US doctors have reported the first case of a human patient whose severely damaged oesophagus was reconstructed using commercially available US Food and Drug Administration (FDA) approved stents and skin tissue. Seven years after the reconstruction and four years after the stents were removed, the patient continues to eat a normal diet and maintain his weight with no swallowing problems.
Until now, this regeneration technique has only been tested in animals. The authors, reporting on the outcome of the procedure, say that research, including animal studies and clinical trials, are now needed to investigate whether the technique can be reproduced and used in other similar cases.
Professor Kulwinder Dua from the Medical College of Wisconsin, Milwaukee, and colleagues have reported that using metal stents as a non-biological scaffold and a regenerative tissue matrix from donated human skin to rebuild a full-thickness 5cm defect in the oesophagus of a 24-year-old man.
The patient was urgently admitted to hospital with a disrupted oesophagus resulting in life-threatening infection and inability to swallow following complications from an earlier car accident which had left him partially paralysed. Despite several surgeries, the defect in the oesophagus was too large to repair.
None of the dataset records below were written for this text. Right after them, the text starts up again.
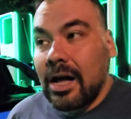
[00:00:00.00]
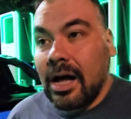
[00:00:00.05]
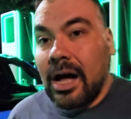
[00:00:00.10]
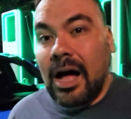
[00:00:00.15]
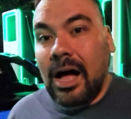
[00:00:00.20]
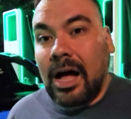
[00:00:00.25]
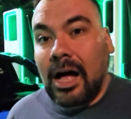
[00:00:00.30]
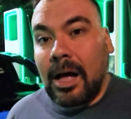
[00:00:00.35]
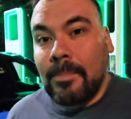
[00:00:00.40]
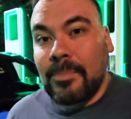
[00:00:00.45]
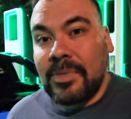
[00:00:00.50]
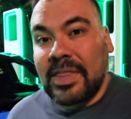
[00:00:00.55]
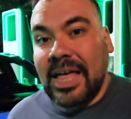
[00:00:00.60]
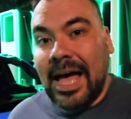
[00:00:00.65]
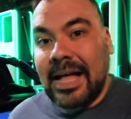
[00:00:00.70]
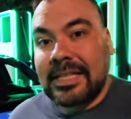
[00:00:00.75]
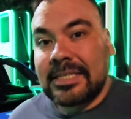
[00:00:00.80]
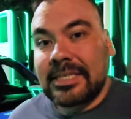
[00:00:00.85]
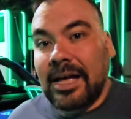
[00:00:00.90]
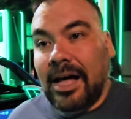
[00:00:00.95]
um,
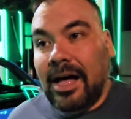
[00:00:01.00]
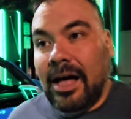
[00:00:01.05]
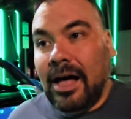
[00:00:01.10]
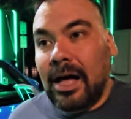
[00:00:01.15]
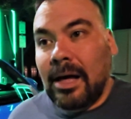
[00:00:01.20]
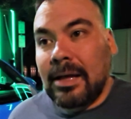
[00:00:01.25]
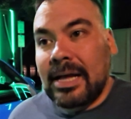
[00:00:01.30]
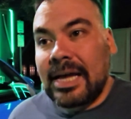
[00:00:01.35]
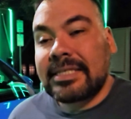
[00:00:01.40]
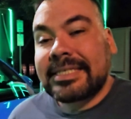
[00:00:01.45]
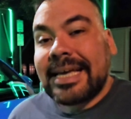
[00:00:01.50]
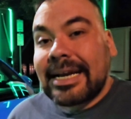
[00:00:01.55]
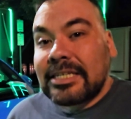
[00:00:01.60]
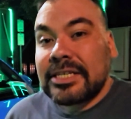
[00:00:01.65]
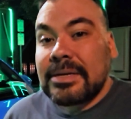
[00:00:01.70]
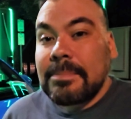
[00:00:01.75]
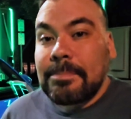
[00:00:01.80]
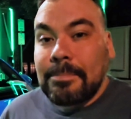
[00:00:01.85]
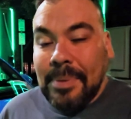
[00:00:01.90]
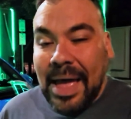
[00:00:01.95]
that uh, is
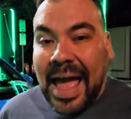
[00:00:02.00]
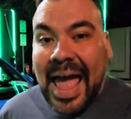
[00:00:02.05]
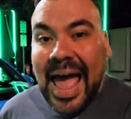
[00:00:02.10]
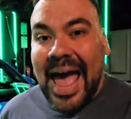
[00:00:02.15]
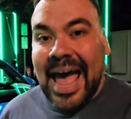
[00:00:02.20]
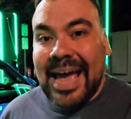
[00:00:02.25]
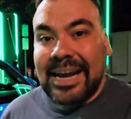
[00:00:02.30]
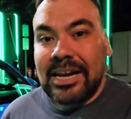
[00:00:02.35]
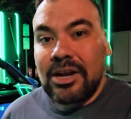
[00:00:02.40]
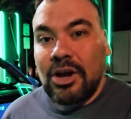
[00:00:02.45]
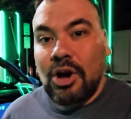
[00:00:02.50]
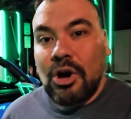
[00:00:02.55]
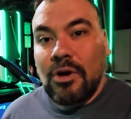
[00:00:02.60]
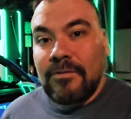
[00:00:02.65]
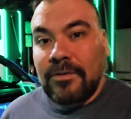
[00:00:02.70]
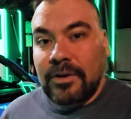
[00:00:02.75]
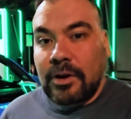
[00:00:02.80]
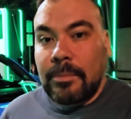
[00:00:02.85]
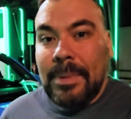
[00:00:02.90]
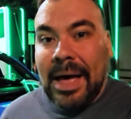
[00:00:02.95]
actually bad
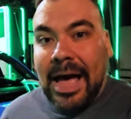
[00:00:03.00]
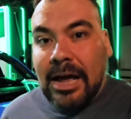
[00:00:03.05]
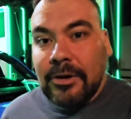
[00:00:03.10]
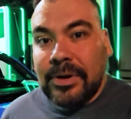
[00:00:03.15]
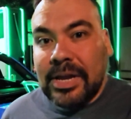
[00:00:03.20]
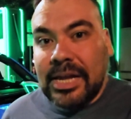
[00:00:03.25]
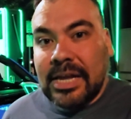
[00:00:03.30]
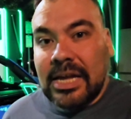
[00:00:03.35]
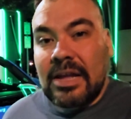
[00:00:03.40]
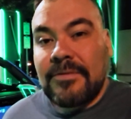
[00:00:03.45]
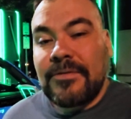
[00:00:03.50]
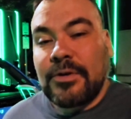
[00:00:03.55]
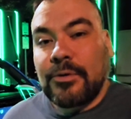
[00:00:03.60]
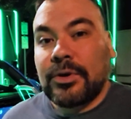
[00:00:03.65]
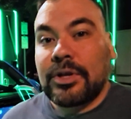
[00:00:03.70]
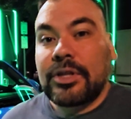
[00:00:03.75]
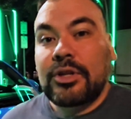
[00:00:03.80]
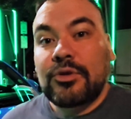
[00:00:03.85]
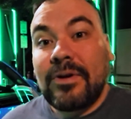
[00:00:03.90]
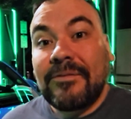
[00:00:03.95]
for the battery if you
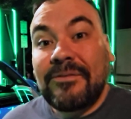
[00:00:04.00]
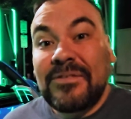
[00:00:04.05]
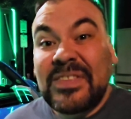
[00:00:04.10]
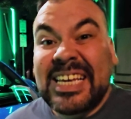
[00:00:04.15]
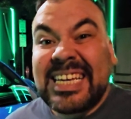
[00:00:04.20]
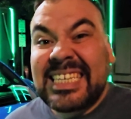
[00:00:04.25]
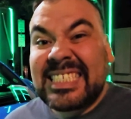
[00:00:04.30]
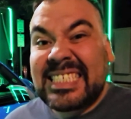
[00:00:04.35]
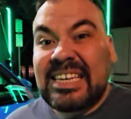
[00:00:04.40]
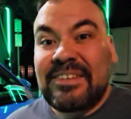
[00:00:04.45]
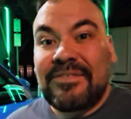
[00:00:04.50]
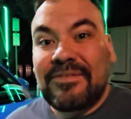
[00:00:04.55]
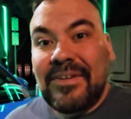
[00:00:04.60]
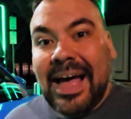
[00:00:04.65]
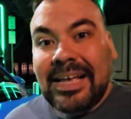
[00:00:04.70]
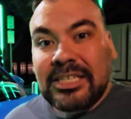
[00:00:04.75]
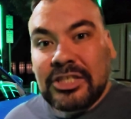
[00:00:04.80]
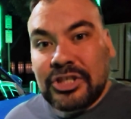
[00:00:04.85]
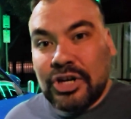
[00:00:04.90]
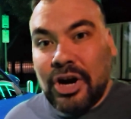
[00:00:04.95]
were to do a D C
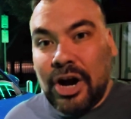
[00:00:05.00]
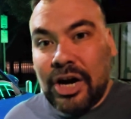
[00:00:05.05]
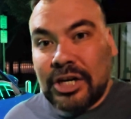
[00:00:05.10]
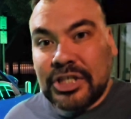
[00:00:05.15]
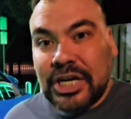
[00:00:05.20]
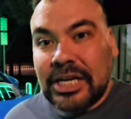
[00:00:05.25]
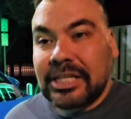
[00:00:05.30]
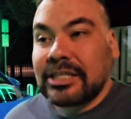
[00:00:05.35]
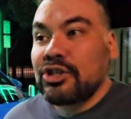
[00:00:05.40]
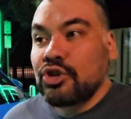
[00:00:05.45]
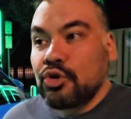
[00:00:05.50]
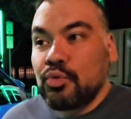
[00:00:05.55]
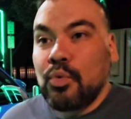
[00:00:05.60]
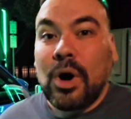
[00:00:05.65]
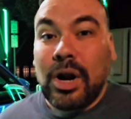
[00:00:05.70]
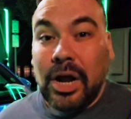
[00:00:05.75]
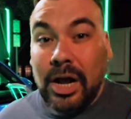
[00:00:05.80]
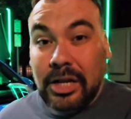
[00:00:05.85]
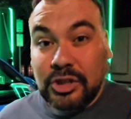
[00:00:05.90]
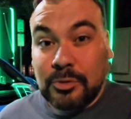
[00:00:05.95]
fast charging to
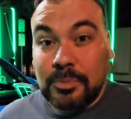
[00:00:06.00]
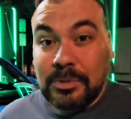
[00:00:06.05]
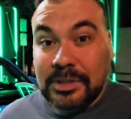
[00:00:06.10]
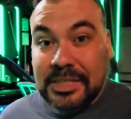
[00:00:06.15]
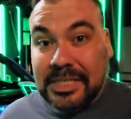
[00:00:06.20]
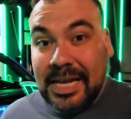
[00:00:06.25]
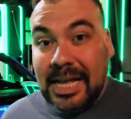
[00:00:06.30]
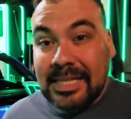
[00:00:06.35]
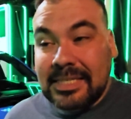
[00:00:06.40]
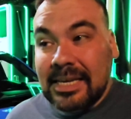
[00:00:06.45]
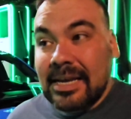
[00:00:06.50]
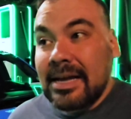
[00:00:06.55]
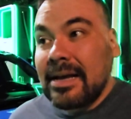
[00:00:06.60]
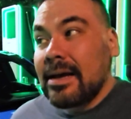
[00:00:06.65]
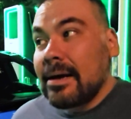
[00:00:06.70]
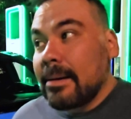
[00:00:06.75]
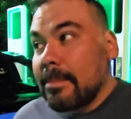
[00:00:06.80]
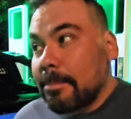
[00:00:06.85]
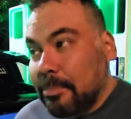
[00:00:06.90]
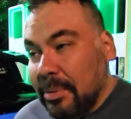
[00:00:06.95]
one hundred
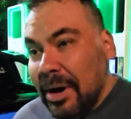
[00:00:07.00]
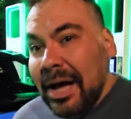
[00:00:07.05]
percent.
The oesophagus is a hollow muscular tube that connects the mouth to the stomach carrying food and liquids. Removal of the oesophagus (oesophagectomy) to treat cancer or injury requires reconnecting the remaining part of the oesophagus to the stomach to allow swallowing and the passage of food. Part of the stomach or colon is used to make this connection. However, the procedure was not possible in this case because the defect in the oesophagus was too large, and the patient too ill to undergo the procedure.
The team hypothesised that if the three-dimensional shape of the oesophagus could be maintained in its natural environment for an extended period of time while stimulating regeneration using techniques previously validated in animals, oesophageal reconstruction may be possible.
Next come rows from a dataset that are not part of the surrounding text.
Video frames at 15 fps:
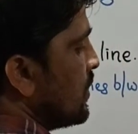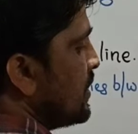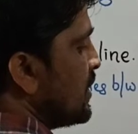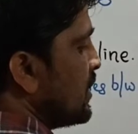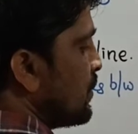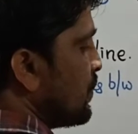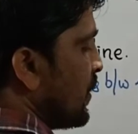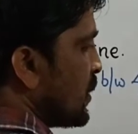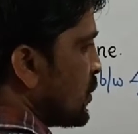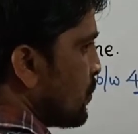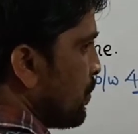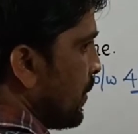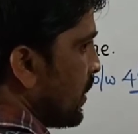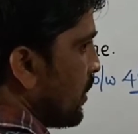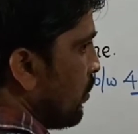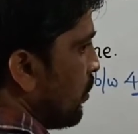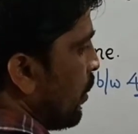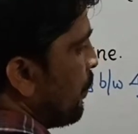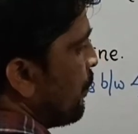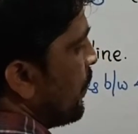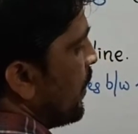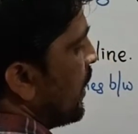This is first part out
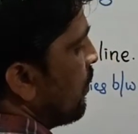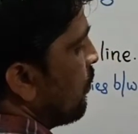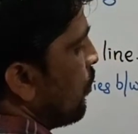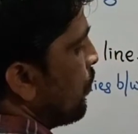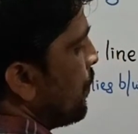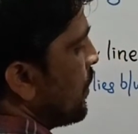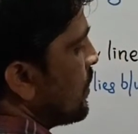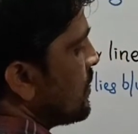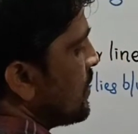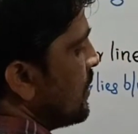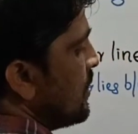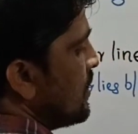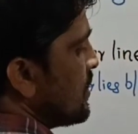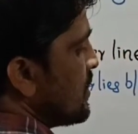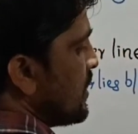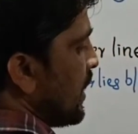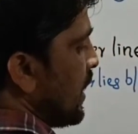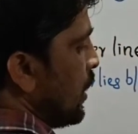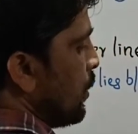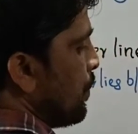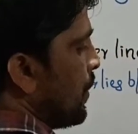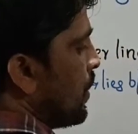of 5 equal parts.
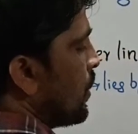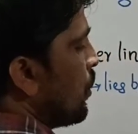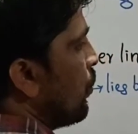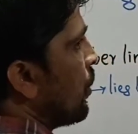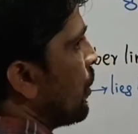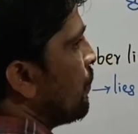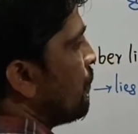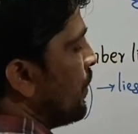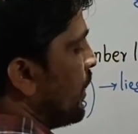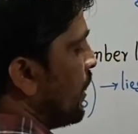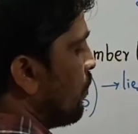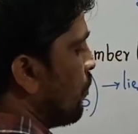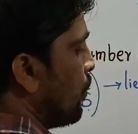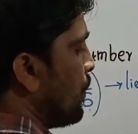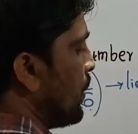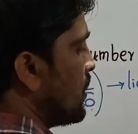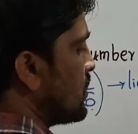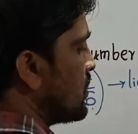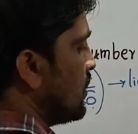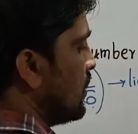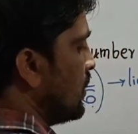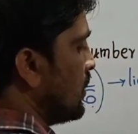Second part out of 5 equal
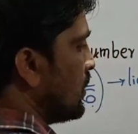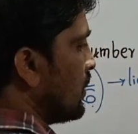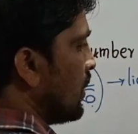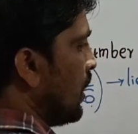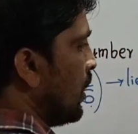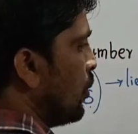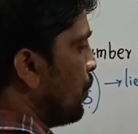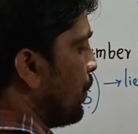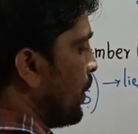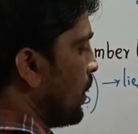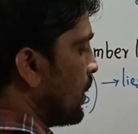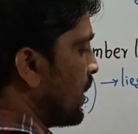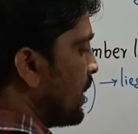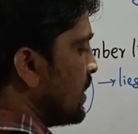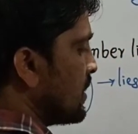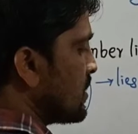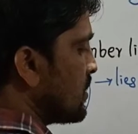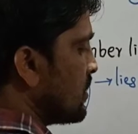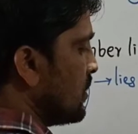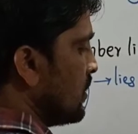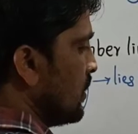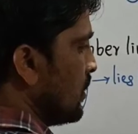parts. Third part,
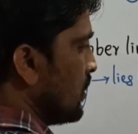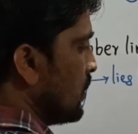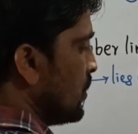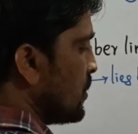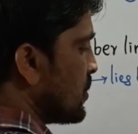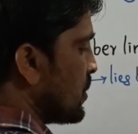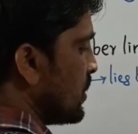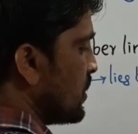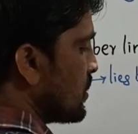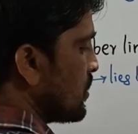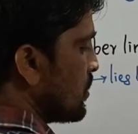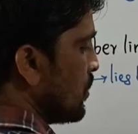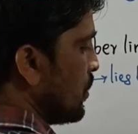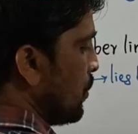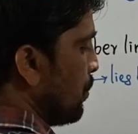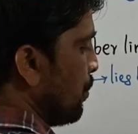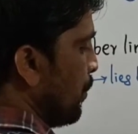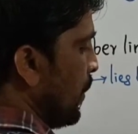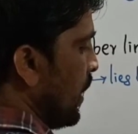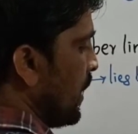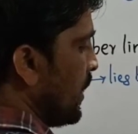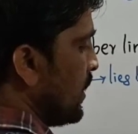yes. This is
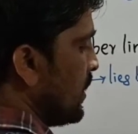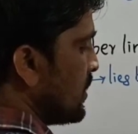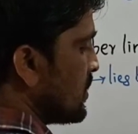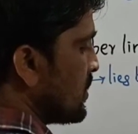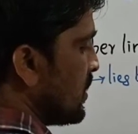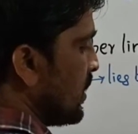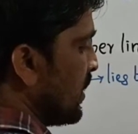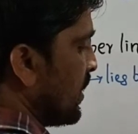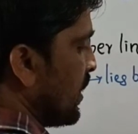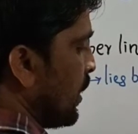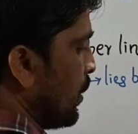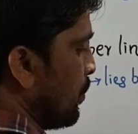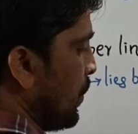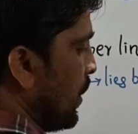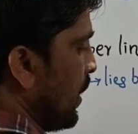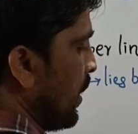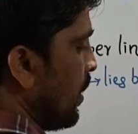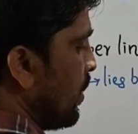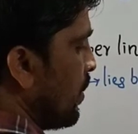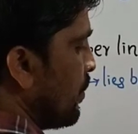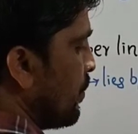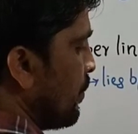minus 13
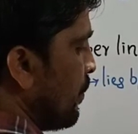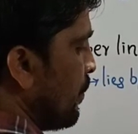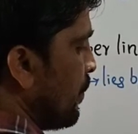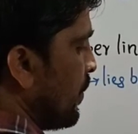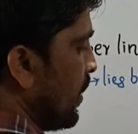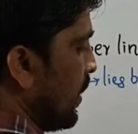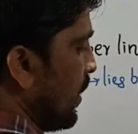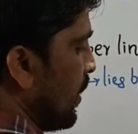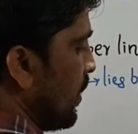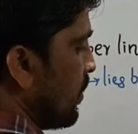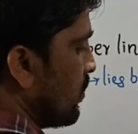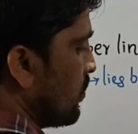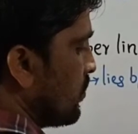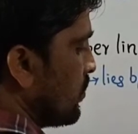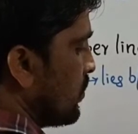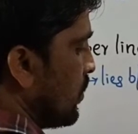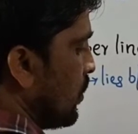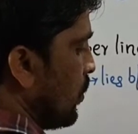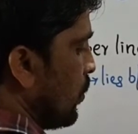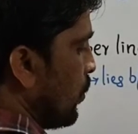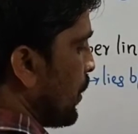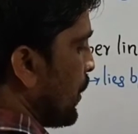by 5.
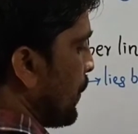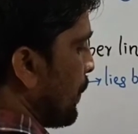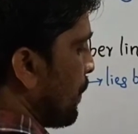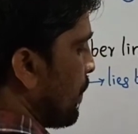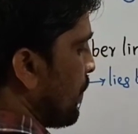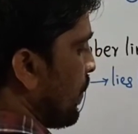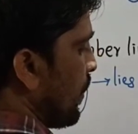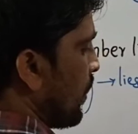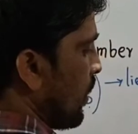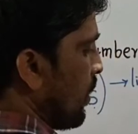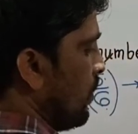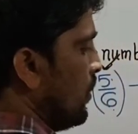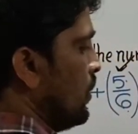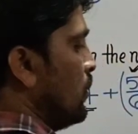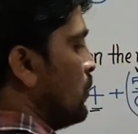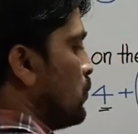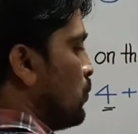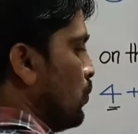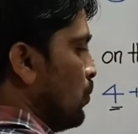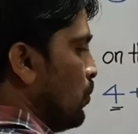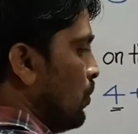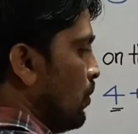Okay.
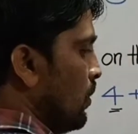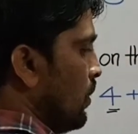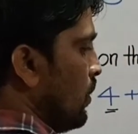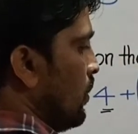So,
They used commercially available, FDA-approved, materials to repair the defect. To maintain the shape of the oesophagus and bridge the large defect, they used an endoscope to place self-expanding metal stents. The defect was then surgically covered with regenerative tissue matrix and sprayed with a platelet-rich plasma gel produced from the patient’s own blood to deliver high concentrations of growth factors that not only stimulate growth but also attract stem cells to stimulate healing and regeneration. The sternocleidomastoid, a muscle running along the side of the neck, was placed over the matrix and the adhesive platelet-rich plasma gel.
The team planned on removing the stent 12 weeks after reconstruction, but the patient delayed the procedure for three and a half years because of fears of developing a narrowing or leakage in the oesophagus. One year after the stents were removed, endoscopic ultrasound images showed areas of fibrosis (scarring) and regeneration of all five layers of the oesophageal wall. Full recovery of functioning was also established by swallowing tests showing that oesophageal muscles were able to propel water and liquid along the oesophagus into the stomach in both upright and 45° sitting positions. But, how long the regeneration process took is unclear because the patient delayed stent removal for several years.
According to Dua, “This is a first in human operation and one that we undertook as a life-saving measure once we had exhausted all other options available to us and the patient. The use of this procedure in routine clinical care is still a long way off as it requires rigorous assessment in large animal studies and phase 1 and 2 clinical trials. The approach we used is novel because we used commercially available products which are already approved for use in in the human body and hence didn’t require complex tissue engineering.”
Background: Tissue-engineered extracellular matrix populated with autologous pluripotent cells can result in de-novo organogenesis, but the technique is complex, not widely available, and has not yet been used to repair large oesophageal defects in human beings. We aimed to use readily available stents and extracellular matrix to regenerate the oesophagus in vivo in a human being to re-establish swallowing function.
Methods: In a patient aged 24 years, we endoscopically placed a readily available, fully covered, self-expanding, metal stent (diameter 18 mm, length 120 mm) to bridge a 5 cm full-thickness oesophageal segment destroyed by a mediastinal abscess and leading to direct communication between the hypopharynx and the mediastinum. A commercially available extracellular matrix was used to cover the stent and was sprayed with autologous platelet-rich plasma adhesive gel. The sternocleidomastoid muscle was placed over the matrix. After 4 weeks, stent removal was needed due to stent migration, and was replaced with three stents telescopically aligned to improve anchoring. The stents were removed after 3•5 years and the oesophagus was assessed by endoscopy, biopsy, endoscopic ultrasonography, and high-resolution impedance manometry.
Findings: After stent removal we saw full-thickness regeneration of the oesophagus with stratified squamous epithelium, a normal five-layer wall, and peristaltic motility with bolus transit. 4 years after stent removal, the patient was eating a normal diet and maintaining a steady weight.
Interpretation: Maintenance of the structural morphology of the oesophagus with off-the-shelf non-biological scaffold and stimulation of regeneration with commercially available extracellular matrix led to de-novo structural and functional regeneration of the oesophagus.